Wow, this just seems like a lot of stuff to think about when I could just be riding my bike right? I understand when people look at this and say “come on man, you don’t need all of this to just ride your bike!” I get it folks. For some of you this is mundane and really just not interesting. “Why would I be working on some fitness plan instead of just riding my bike?” I hear you all and I understand. However, I like this stuff. I think I like training more than I like bike racing. I enjoy putting a plan together, finding ways to execute that plan within my constraints and restraints, and then assessing how successful I was at implementing my plan. It’s a carry over from my 20 years in the military. I could plan out small excursion of mundane activity to within a gnats ass of paper written precise excellence. Those awesome plans of perfection always went sideways at some point. We had a saying in the military that “every plan is perfect until first contact with the enemy.” The same goes with life and our own training plans.
Life is going to happen as you train. Our family commitments take priority over our training.
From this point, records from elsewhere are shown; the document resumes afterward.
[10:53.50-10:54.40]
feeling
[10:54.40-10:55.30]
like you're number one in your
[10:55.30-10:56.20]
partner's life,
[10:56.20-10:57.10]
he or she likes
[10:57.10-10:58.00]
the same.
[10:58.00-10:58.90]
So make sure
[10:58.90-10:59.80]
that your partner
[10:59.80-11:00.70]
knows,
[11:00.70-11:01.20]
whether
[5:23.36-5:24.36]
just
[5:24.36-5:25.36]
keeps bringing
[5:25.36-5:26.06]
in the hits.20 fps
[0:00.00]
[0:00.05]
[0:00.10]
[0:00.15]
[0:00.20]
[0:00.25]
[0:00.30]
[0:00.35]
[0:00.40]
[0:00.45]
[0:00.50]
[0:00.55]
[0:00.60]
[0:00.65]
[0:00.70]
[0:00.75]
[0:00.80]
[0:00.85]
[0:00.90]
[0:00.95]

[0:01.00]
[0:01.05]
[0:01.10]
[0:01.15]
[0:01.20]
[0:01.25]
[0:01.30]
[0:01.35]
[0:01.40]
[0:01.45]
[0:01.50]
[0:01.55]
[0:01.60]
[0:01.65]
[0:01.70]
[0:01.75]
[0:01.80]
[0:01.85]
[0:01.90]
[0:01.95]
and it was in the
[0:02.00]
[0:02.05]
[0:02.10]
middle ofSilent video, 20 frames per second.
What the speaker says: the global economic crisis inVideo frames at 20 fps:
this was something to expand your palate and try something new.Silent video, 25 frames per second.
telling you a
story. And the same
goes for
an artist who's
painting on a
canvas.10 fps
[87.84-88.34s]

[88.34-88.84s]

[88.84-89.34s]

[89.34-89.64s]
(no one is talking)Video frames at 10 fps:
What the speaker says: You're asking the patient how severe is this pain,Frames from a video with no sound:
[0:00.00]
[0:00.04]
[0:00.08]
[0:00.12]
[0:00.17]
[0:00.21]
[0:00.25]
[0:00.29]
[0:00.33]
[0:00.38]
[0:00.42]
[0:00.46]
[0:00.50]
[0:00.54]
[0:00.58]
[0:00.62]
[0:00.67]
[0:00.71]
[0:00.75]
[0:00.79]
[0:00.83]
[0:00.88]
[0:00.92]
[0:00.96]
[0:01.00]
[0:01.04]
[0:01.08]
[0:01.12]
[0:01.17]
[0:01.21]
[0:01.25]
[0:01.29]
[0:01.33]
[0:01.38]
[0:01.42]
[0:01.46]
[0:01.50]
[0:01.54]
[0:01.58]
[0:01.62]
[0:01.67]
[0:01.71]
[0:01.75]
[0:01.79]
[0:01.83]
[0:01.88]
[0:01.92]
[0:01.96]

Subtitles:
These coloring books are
Responsibilities at work become taxing on our personal time and family time. That is the last part of understanding your yearly training plan. It has to remain flexible. I used to get so frustrated when I couldn’t hit my goals in certain weeks when it really didn’t matter. If you had a hard week at work and a demanding time at home, well build in a rest week or two and pick things back up on the following weeks. Always keep things flexible and enjoy the process. When things become to rigid then they start to fall apart as we believe we never have the time to accomplish what we want to accomplish. That kind of negativity leads down a road of non-improvement or regression. Or, through that line of thinking we figure out at some point in our life that cycling just isn’t that important anymore.
Remember, we must embrace the suck sometimes to find our happiness. If you’re tired of embracing the suck, then just relax and embrace sucking down your favorite IPA. In the end folks, just do what makes you happy. For some of us, our happiness is training to race bikes poorly. 🙂 Some day I’ll get that free pair of socks and then post my podium picture on the facebooks for my mom to like. HAHA!